The failure is not that carriers are governing AI badly. It is that they are governing it as if it were software, when it’s actually infrastructure. Infrastructure requires a different discipline: Shared foundations, common standards and the assumption that everyone will build on top of it. You do not govern electricity by reviewing each appliance. You govern it by standardizing the grid.
Until carriers make that shift, their frameworks will keep maturing on paper while sprawl compounds underneath.
3 questions every insurance CIO should be able to answer
If the failure of traditional governance is a category mistake, the first job of leadership is to check which category they are actually operating in. These three questions are not meant to produce tidy answers. They are meant to reveal whether you are still governing AI as software when you should be governing it as infrastructure.
1. Are you governing AI at the perimeter, or at the foundation?

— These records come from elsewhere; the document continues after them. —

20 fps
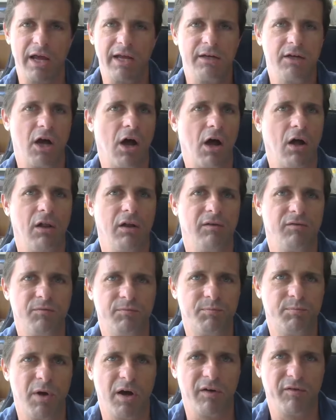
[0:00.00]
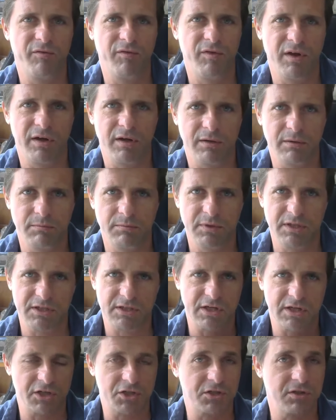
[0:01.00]
end all of, of the
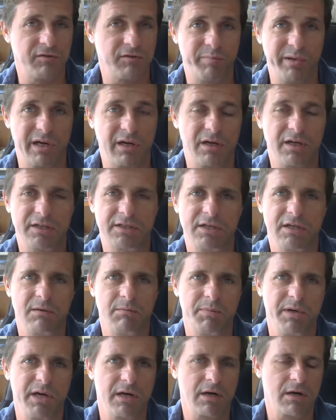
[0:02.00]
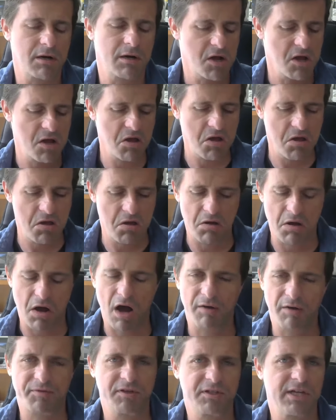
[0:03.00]
discussion of bitterness in a beer?
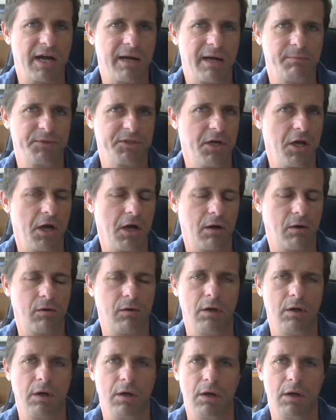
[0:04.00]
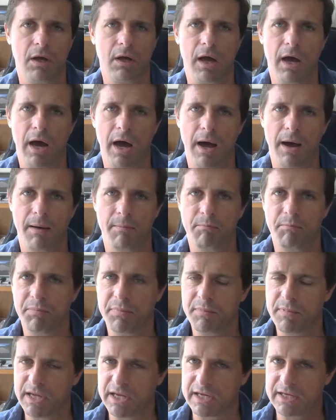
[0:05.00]
Oftentimes, no.
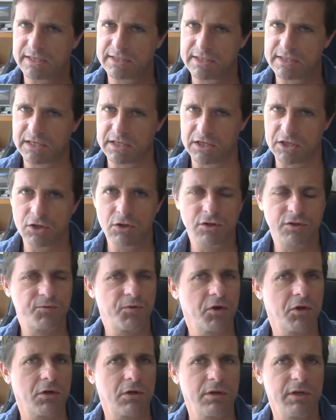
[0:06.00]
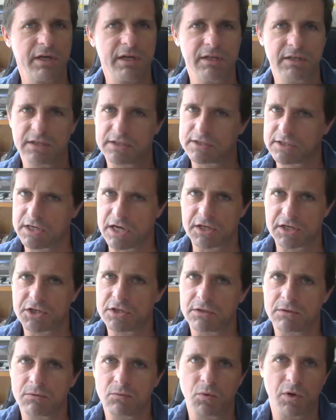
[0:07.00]
Um, is it useful in
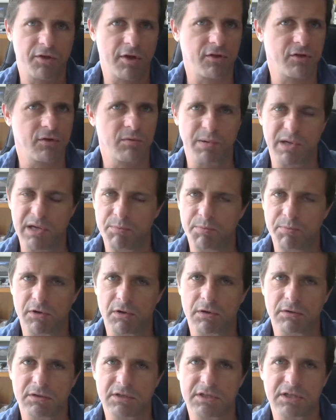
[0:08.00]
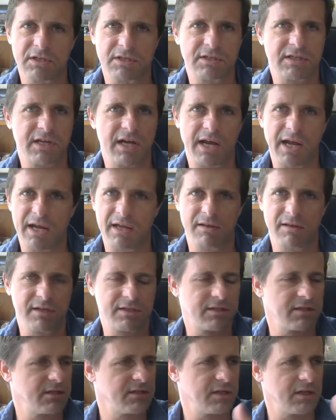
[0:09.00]
discussion with other people to say
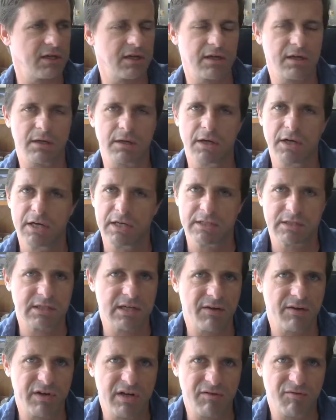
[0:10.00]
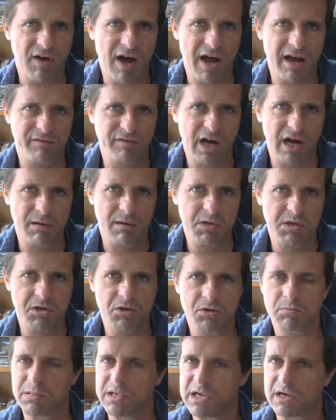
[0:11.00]
this is a 75
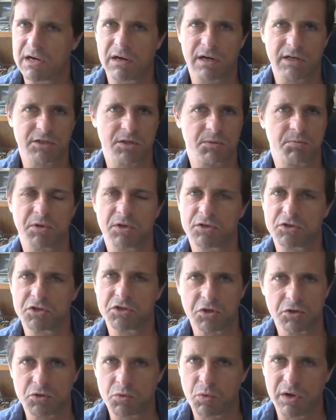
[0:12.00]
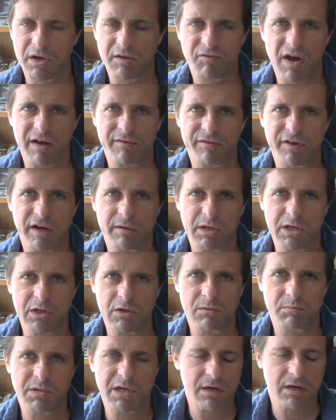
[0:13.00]
IBU beer as opposed to a 25
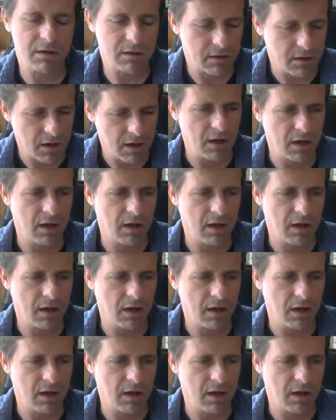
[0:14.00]
IBU beer?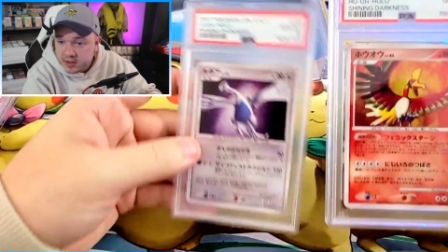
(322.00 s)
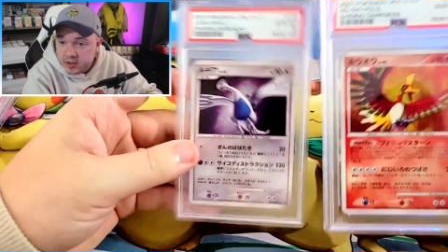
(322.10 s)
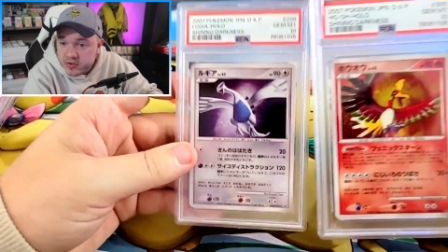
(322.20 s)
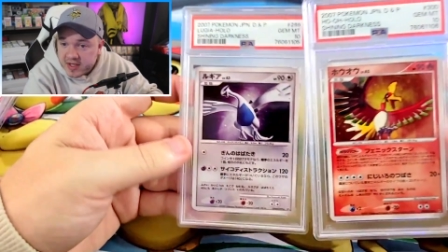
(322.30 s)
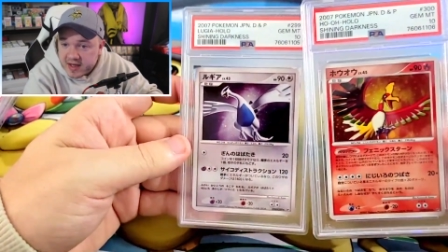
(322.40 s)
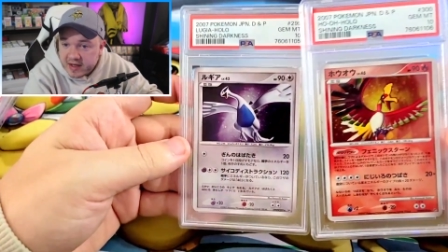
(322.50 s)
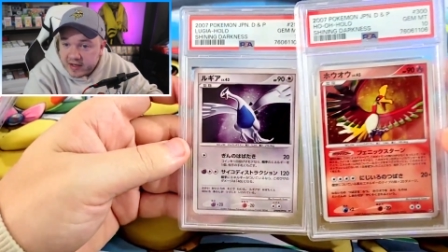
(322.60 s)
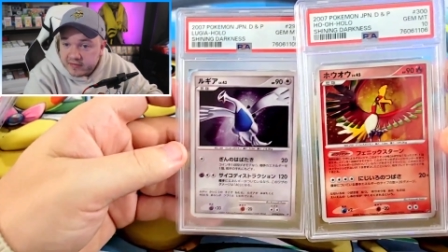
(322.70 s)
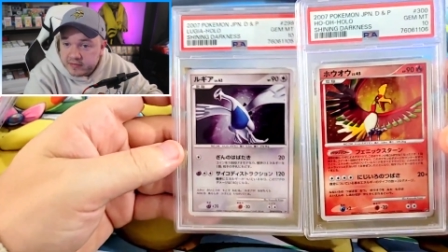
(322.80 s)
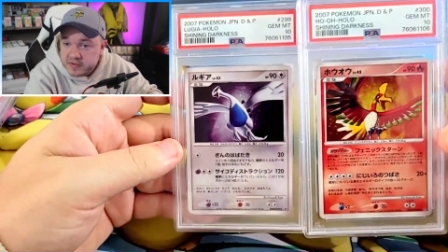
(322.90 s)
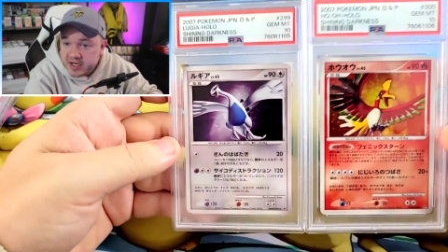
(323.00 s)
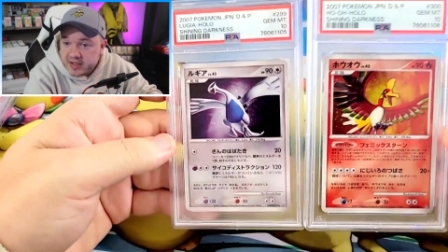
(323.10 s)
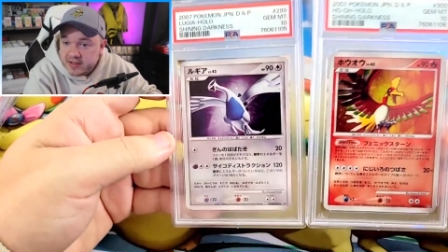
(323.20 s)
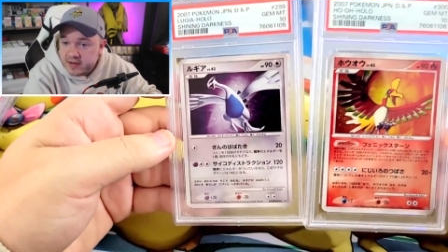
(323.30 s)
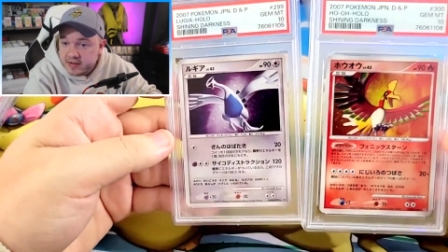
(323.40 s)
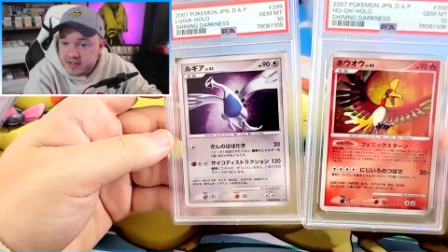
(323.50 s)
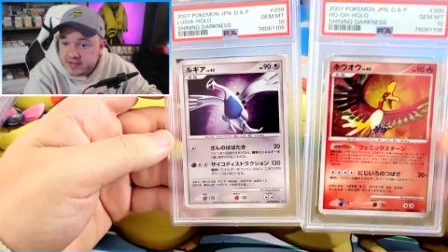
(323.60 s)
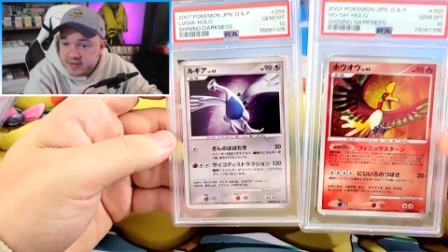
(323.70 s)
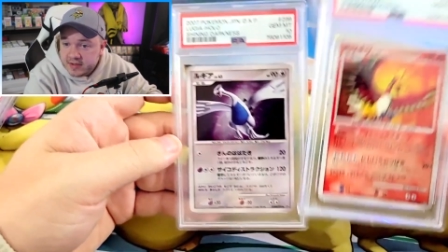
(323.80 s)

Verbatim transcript: the Lugia from Shining Darkness.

Look at your current AI governance artifacts, such as the policies, the committees, the review processes. Are they designed to wrap around individual tools after they are built, or to set shared standards that every tool must be built on top of? Perimeter governance asks, “is this specific model compliant?” Foundational governance asks, “does every model in this organization inherit the same definitions, the same lineage and the same guardrails by default?” If your governance only kicks in at review time, you’re still treating AI like software. You’re already behind.
2. If you standardized one thing across your entire organization tomorrow, what would create the most leverage and why haven’t you?
Every carrier has a list of things they know should be standardized but have not been. Shared definitions for core entities. Common ways of handling unstructured inputs. A single source of truth for how decisions get logged. The question is not which item belongs at the top of the list; most CIOs already know. The question is what has been blocking the standardization: Is it political, budgetary, or organizational? Because that blocker, whatever it is, is also what is letting sprawl compound. Governance frameworks cannot fix what foundational decisions have been deferred.
3. When a new AI initiative launches next quarter, what will it automatically inherit from what already exists?
This is the real test. In a point-solution world, every new system is built fresh and governance is applied afterward. In a foundational world, every new system inherits shared standards, shared definitions, shared oversight before a single line of code is written. If the honest answer is “it will inherit nothing, and we will govern it after the fact,” then you do not have an AI governance problem. You have an AI foundation problem, and no amount of policy will close the gap.
The uncomfortable truth is that most carriers will answer these questions honestly and discover they are still operating from the old playbook. It is a signal that the work to be done is not more governance, but different governance, the kind that assumes AI is the ground floor, not the top floor.